What to work on
Your answer must match the records word for word and contain no pictures.

-=-=-=-=-

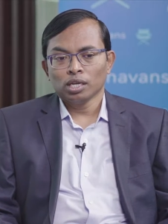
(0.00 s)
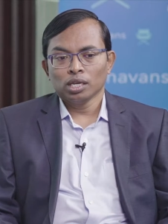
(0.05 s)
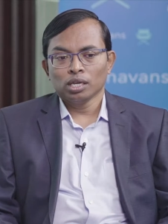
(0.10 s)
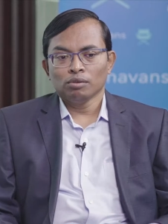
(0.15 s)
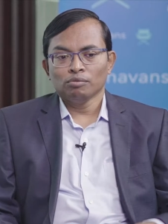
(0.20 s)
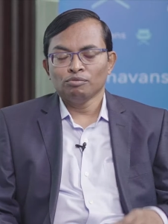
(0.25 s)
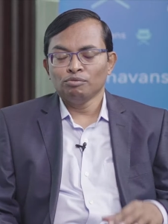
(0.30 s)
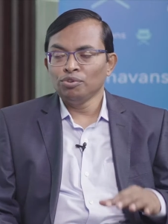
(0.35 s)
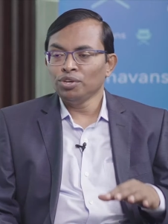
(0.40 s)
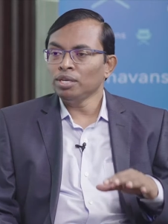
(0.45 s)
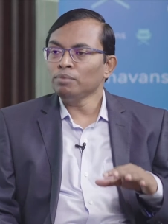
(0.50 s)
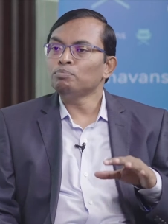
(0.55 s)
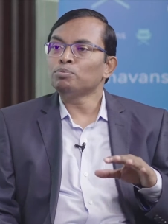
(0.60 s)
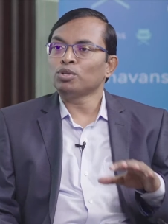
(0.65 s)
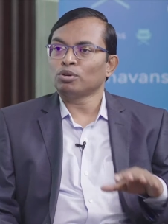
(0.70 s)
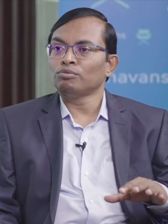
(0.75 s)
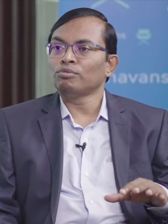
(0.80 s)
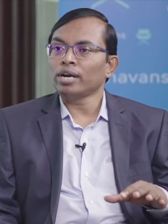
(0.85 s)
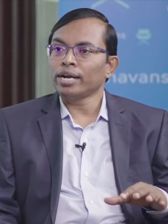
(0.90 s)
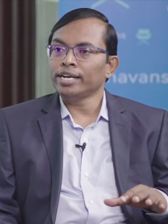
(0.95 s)
we
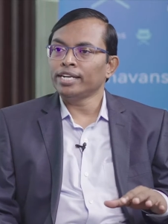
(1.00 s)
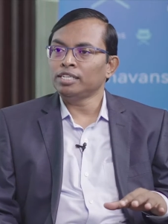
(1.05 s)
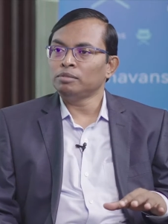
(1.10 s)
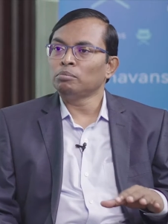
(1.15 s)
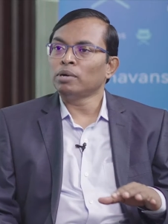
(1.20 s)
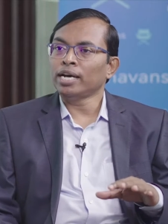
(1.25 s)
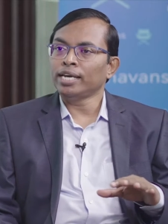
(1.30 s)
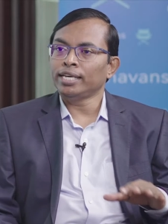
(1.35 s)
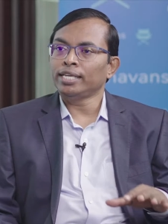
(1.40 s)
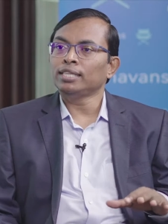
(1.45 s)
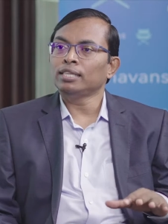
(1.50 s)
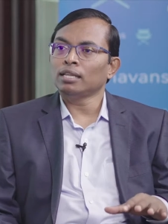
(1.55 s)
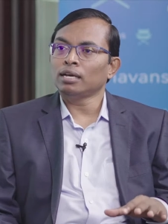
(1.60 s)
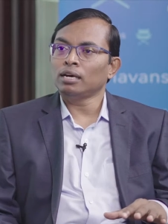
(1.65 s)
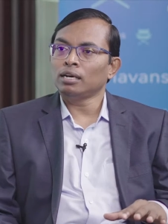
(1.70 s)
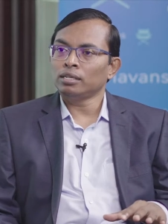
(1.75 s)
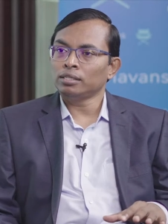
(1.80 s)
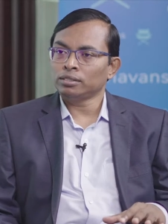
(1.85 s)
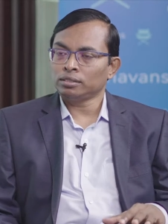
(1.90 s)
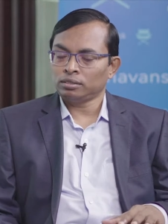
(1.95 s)
provide by and
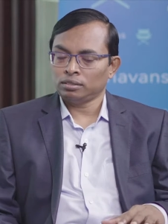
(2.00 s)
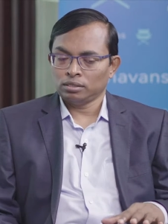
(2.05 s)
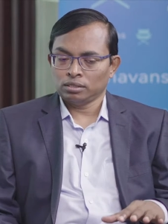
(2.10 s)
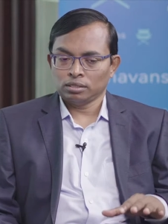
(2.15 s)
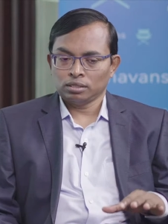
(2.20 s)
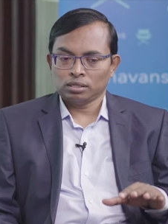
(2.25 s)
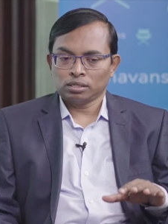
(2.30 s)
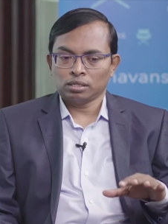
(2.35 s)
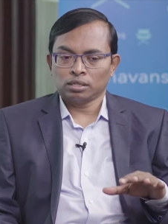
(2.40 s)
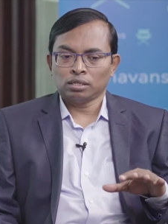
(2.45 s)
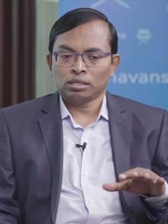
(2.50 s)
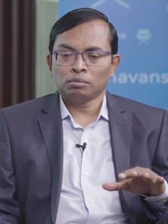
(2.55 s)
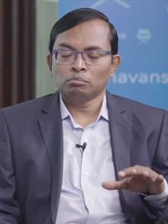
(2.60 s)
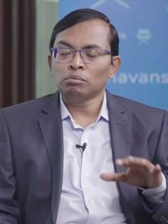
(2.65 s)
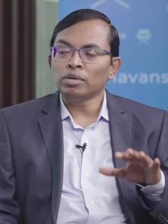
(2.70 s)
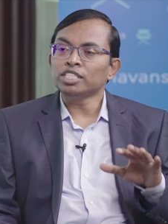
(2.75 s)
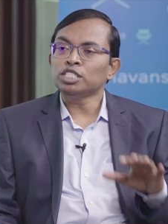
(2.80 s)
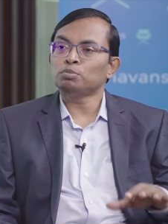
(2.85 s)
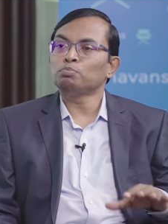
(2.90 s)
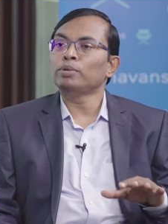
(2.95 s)
large
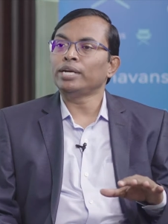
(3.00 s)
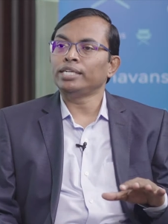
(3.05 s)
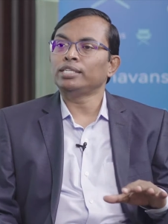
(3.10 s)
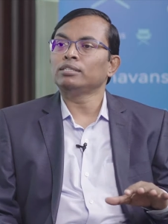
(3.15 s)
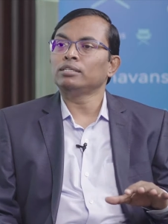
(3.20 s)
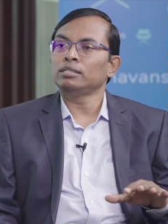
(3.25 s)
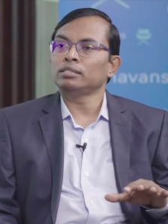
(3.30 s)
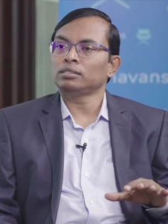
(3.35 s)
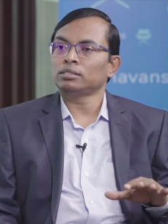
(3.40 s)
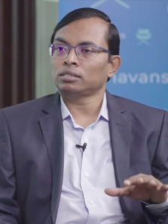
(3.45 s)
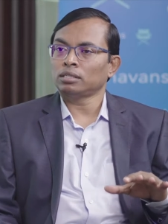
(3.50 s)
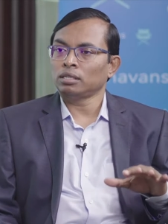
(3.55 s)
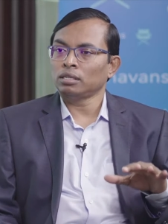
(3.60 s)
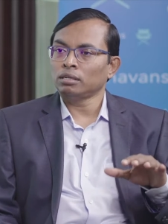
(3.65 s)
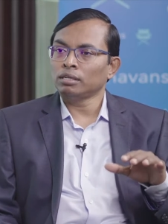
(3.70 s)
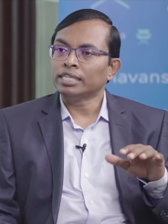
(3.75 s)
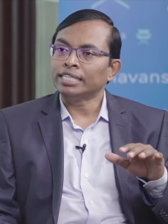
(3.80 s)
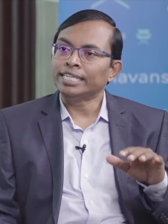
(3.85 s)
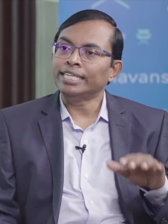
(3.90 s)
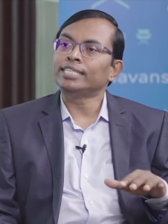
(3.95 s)
much
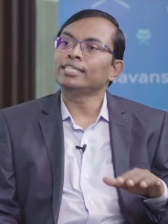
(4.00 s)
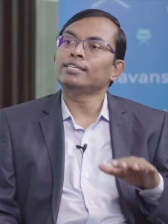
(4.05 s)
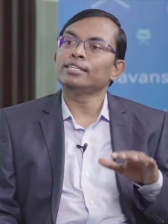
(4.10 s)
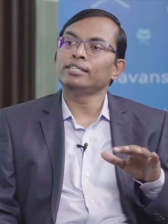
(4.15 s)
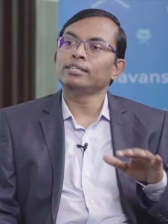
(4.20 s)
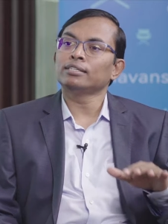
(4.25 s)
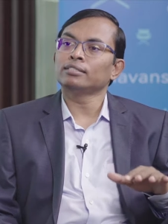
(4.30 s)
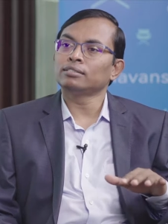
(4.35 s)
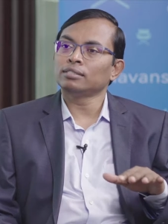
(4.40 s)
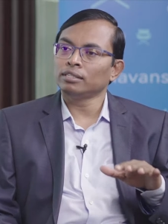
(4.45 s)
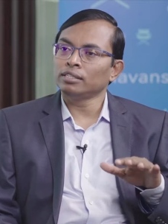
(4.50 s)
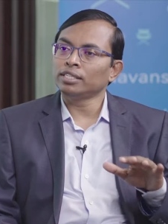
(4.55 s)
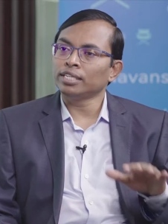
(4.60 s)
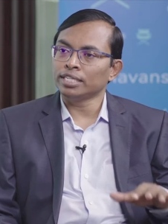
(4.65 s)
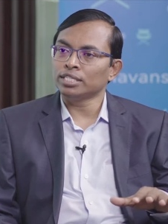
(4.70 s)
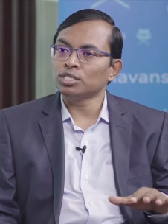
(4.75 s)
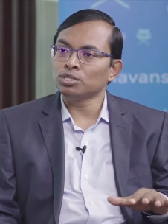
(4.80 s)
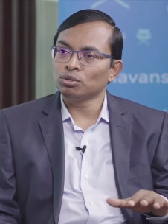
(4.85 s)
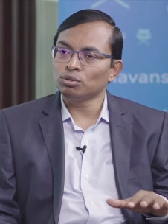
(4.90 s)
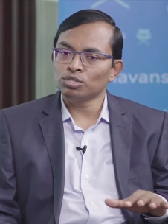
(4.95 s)
better data reduction
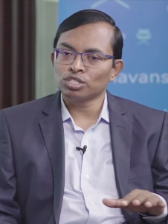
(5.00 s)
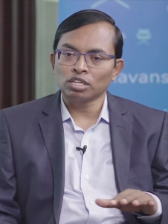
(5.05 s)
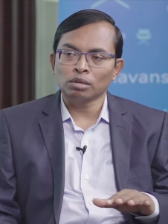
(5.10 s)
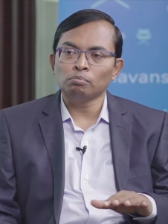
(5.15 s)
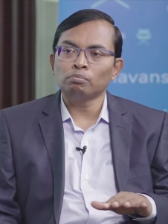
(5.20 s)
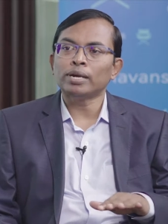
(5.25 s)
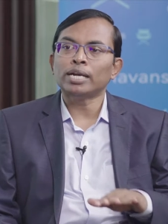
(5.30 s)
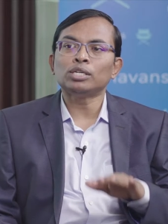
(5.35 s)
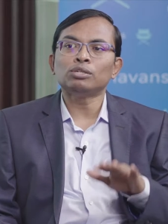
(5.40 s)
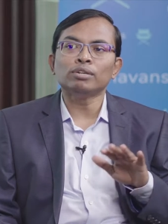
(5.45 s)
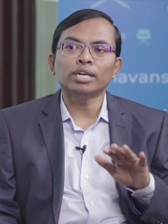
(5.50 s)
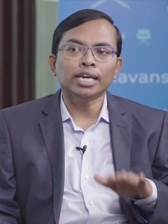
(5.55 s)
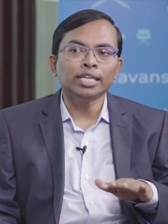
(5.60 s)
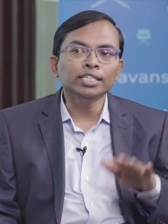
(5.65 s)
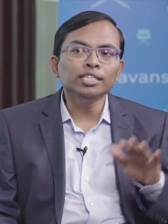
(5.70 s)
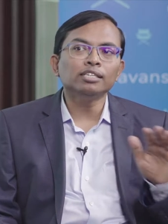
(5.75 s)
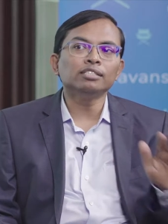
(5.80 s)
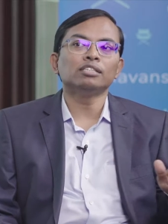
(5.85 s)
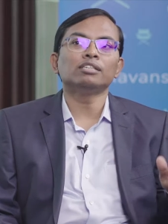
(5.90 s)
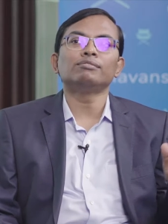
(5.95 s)
ratios compared to
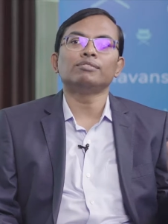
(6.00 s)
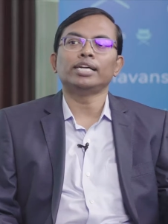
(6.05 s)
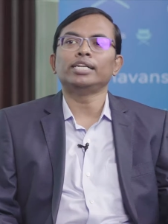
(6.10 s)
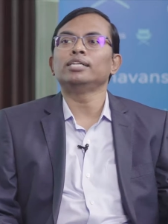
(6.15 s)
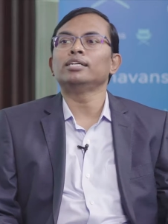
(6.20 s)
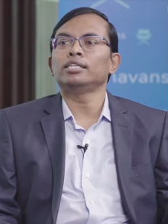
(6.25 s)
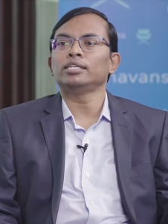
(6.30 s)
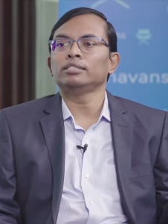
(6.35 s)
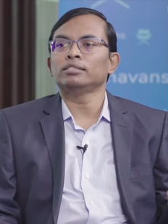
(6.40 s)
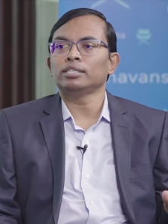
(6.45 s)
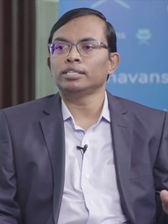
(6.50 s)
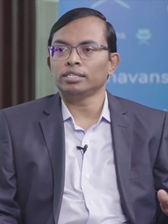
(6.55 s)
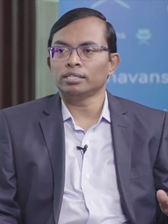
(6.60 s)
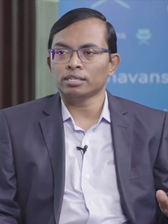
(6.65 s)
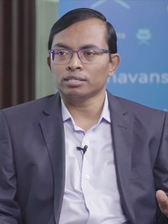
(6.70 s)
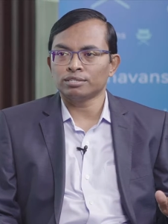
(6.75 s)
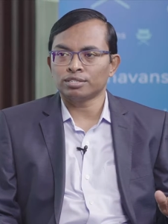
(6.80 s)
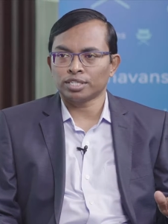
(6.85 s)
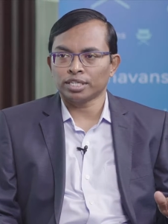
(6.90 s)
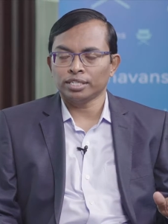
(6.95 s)
any other vendor in the
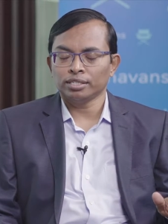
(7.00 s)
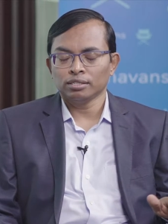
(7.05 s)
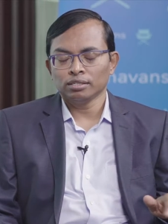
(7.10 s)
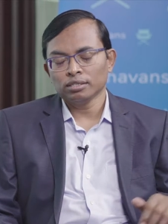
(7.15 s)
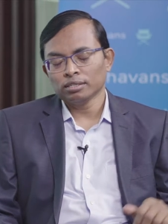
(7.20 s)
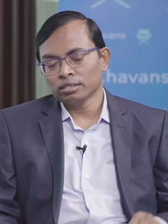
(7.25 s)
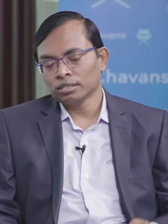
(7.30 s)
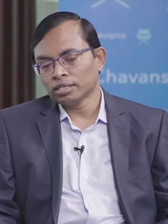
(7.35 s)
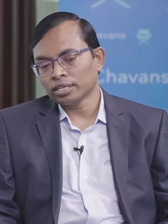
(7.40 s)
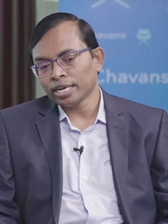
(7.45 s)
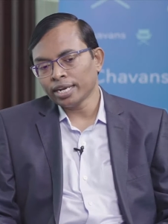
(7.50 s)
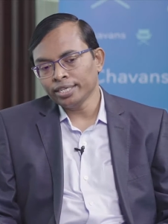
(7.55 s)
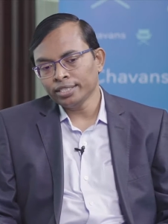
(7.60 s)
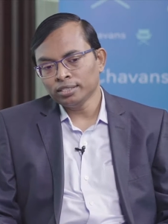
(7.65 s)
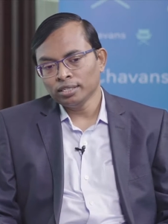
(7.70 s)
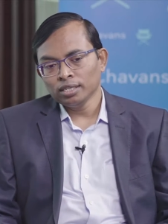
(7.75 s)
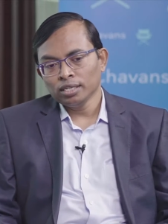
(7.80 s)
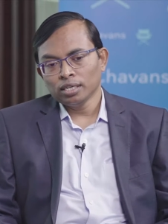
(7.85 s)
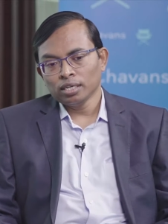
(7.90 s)
industry, right?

-=-=-=-=-

Solution to this problem
(0.00 s)
(0.05 s)
(0.10 s)
(0.15 s)
(0.20 s)
(0.25 s)
(0.30 s)
(0.35 s)
(0.40 s)
(0.45 s)
(0.50 s)
(0.55 s)
(0.60 s)
(0.65 s)
(0.70 s)
(0.75 s)
(0.80 s)
(0.85 s)
(0.90 s)
(0.95 s)
we
(1.00 s)
(1.05 s)
(1.10 s)
(1.15 s)
(1.20 s)
(1.25 s)
(1.30 s)
(1.35 s)
(1.40 s)
(1.45 s)
(1.50 s)
(1.55 s)
(1.60 s)
(1.65 s)
(1.70 s)
(1.75 s)
(1.80 s)
(1.85 s)
(1.90 s)
(1.95 s)
provide by and
(2.00 s)
(2.05 s)
(2.10 s)
(2.15 s)
(2.20 s)
(2.25 s)
(2.30 s)
(2.35 s)
(2.40 s)
(2.45 s)
(2.50 s)
(2.55 s)
(2.60 s)
(2.65 s)
(2.70 s)
(2.75 s)
(2.80 s)
(2.85 s)
(2.90 s)
(2.95 s)
large
(3.00 s)
(3.05 s)
(3.10 s)
(3.15 s)
(3.20 s)
(3.25 s)
(3.30 s)
(3.35 s)
(3.40 s)
(3.45 s)
(3.50 s)
(3.55 s)
(3.60 s)
(3.65 s)
(3.70 s)
(3.75 s)
(3.80 s)
(3.85 s)
(3.90 s)
(3.95 s)
much
(4.00 s)
(4.05 s)
(4.10 s)
(4.15 s)
(4.20 s)
(4.25 s)
(4.30 s)
(4.35 s)
(4.40 s)
(4.45 s)
(4.50 s)
(4.55 s)
(4.60 s)
(4.65 s)
(4.70 s)
(4.75 s)
(4.80 s)
(4.85 s)
(4.90 s)
(4.95 s)
better data reduction
(5.00 s)
(5.05 s)
(5.10 s)
(5.15 s)
(5.20 s)
(5.25 s)
(5.30 s)
(5.35 s)
(5.40 s)
(5.45 s)
(5.50 s)
(5.55 s)
(5.60 s)
(5.65 s)
(5.70 s)
(5.75 s)
(5.80 s)
(5.85 s)
(5.90 s)
(5.95 s)
ratios compared to
(6.00 s)
(6.05 s)
(6.10 s)
(6.15 s)
(6.20 s)
(6.25 s)
(6.30 s)
(6.35 s)
(6.40 s)
(6.45 s)
(6.50 s)
(6.55 s)
(6.60 s)
(6.65 s)
(6.70 s)
(6.75 s)
(6.80 s)
(6.85 s)
(6.90 s)
(6.95 s)
any other vendor in the
(7.00 s)
(7.05 s)
(7.10 s)
(7.15 s)
(7.20 s)
(7.25 s)
(7.30 s)
(7.35 s)
(7.40 s)
(7.45 s)
(7.50 s)
(7.55 s)
(7.60 s)
(7.65 s)
(7.70 s)
(7.75 s)
(7.80 s)
(7.85 s)
(7.90 s)
industry, right?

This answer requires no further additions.